NEW YORK – 4D Molecular Therapeutics and Arbor Biotechnologies announced on Wednesday a strategic partnership to develop and commercialize gene editing therapies for rare and common central nervous system (CNS) diseases with high unmet medical needs.
Under the partnership, the financial details of which were not disclosed, the partners will collaborate on up to six adeno-associated virus (AAV)-delivered CRISPR-Cas-based therapeutic candidates, evenly sharing all costs and profits based on mutually agreed plans.
Cambridge, Massachusetts-based Arbor will lead research, development, and if approved, commercialization efforts on the first candidate therapy, which aims to address a molecular target implicated in amyotrophic lateral sclerosis (ALS).
ALS, also called Lou Gehrig's disease, is a progressive neurodegenerative disease in which the motor neurons atrophy and die, causing patients to lose their abilities to speak, move, eat, and eventually, breathe. Despite multiple approved treatments available for ALS and its symptoms, the disorder currently lacks a cure.
Emeryville, California-based 4DMT will then take lead on the second candidate therapy, the target and associated disease of which will be disclosed at a later date.
Arbor seeks to develop genomic editors for a wide range of genetic diseases via its proprietary artificial intelligence and machine learning-driven discovery engine, although it focuses primarily on liver and CNS-related conditions. The company also recently inked an agreement with Ginkgo Bioworks for the use of that company's technology to further identify and optimize genetic editors.
4DMT has applied its Therapeutic Vector Evolution platform to designing targeted AAV vectors used to help treat ophthalmologic, pulmonologic, and cardiologic disorders including wet age-related macular degeneration and cystic fibrosis. The partnership will also leverage the company's AAV product design and engineering, manufacturing, clinical, and regulatory development expertise.
"CNS disorders include some of the most devastating diseases, many of which have a genetic origin," Arbor CEO Devyn Smith said in a statement. "The technology to effectively edit the underlying genetic mutations within these diseases did not exist until an AAV-compatible genomic editing technology was developed.

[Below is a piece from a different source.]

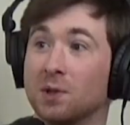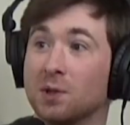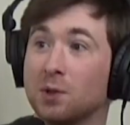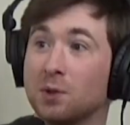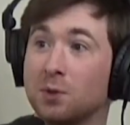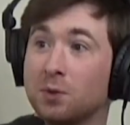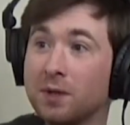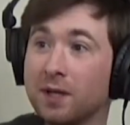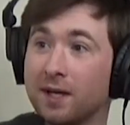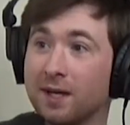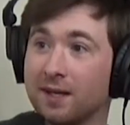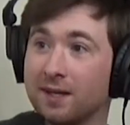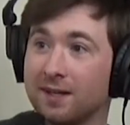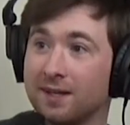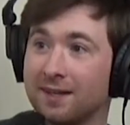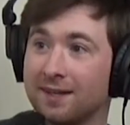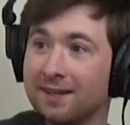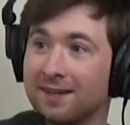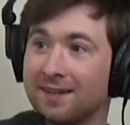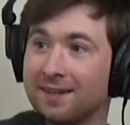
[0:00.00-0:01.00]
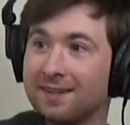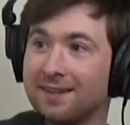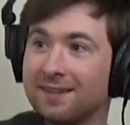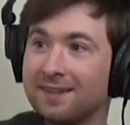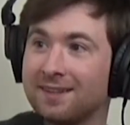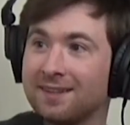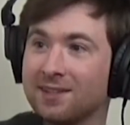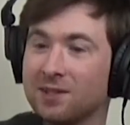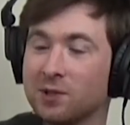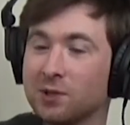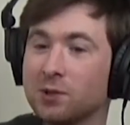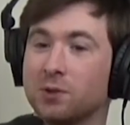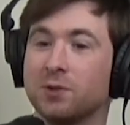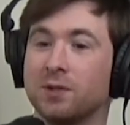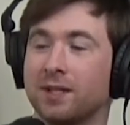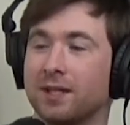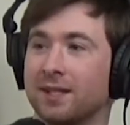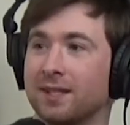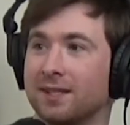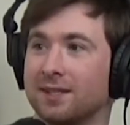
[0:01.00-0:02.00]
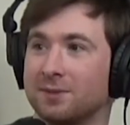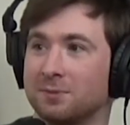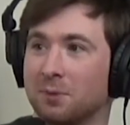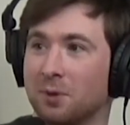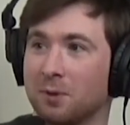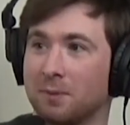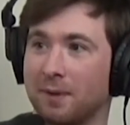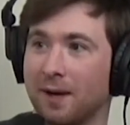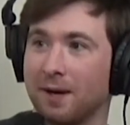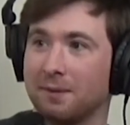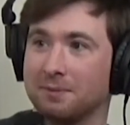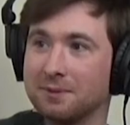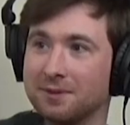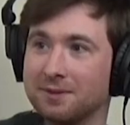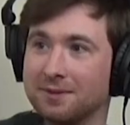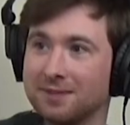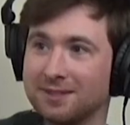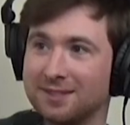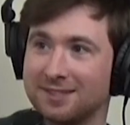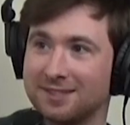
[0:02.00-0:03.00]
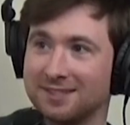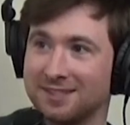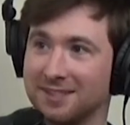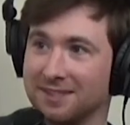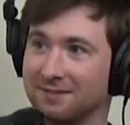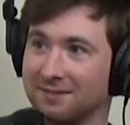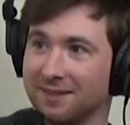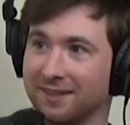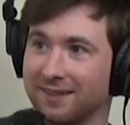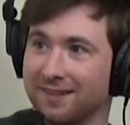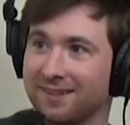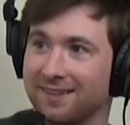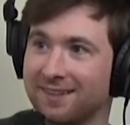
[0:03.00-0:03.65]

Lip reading: Luna? Luna is more popular than Steven.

Utilizing our expansive toolbox of AAV-compatible genomic editors, we aim to advance the development of potential lifesaving therapies for CNS diseases."
"The recent landmark [US Food and Drug Administration] approval of the world's first CRISPR-based treatment is a revolutionary event for genetic medicines and the biotech industry," said David Kirn, 4DMT's cofounder and CEO. "Gene editing technology continues to rapidly advance, and we believe the safe and efficient delivery of these potentially transformative therapies can address CNS diseases of high unmet need."